Task description - Please return each entry exactly as it appears, but not the pictures.

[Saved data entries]
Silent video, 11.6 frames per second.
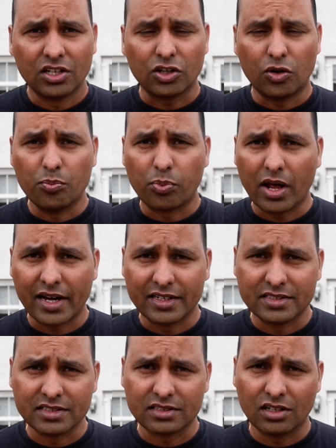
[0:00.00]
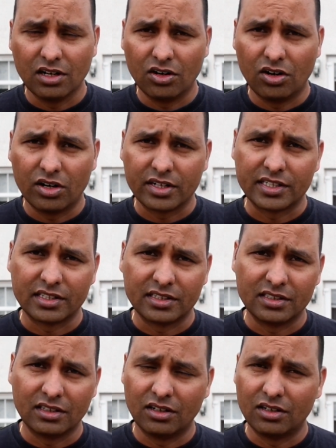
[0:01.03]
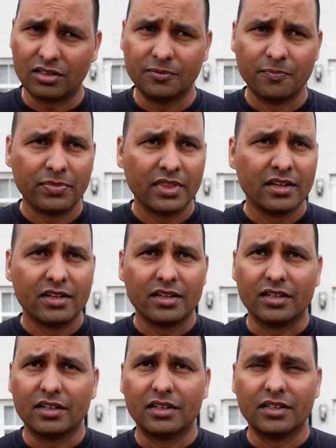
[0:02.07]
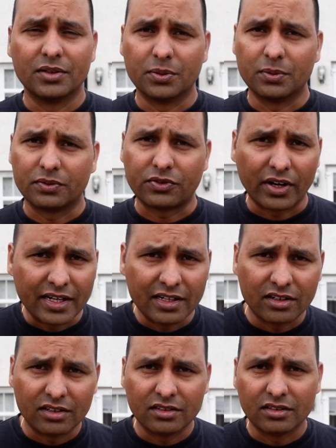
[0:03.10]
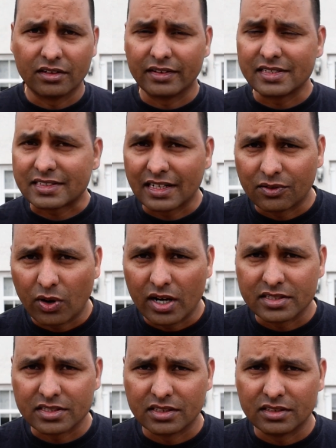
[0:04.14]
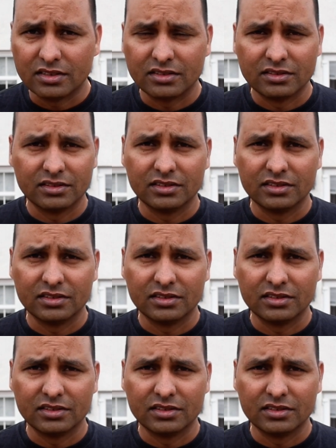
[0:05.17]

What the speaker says: compliance auditor, or you know, trainer, risk advisor,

Response -
Silent video, 11.6 frames per second.
[0:00.00]
[0:01.03]
[0:02.07]
[0:03.10]
[0:04.14]
[0:05.17]

What the speaker says: compliance auditor, or you know, trainer, risk advisor,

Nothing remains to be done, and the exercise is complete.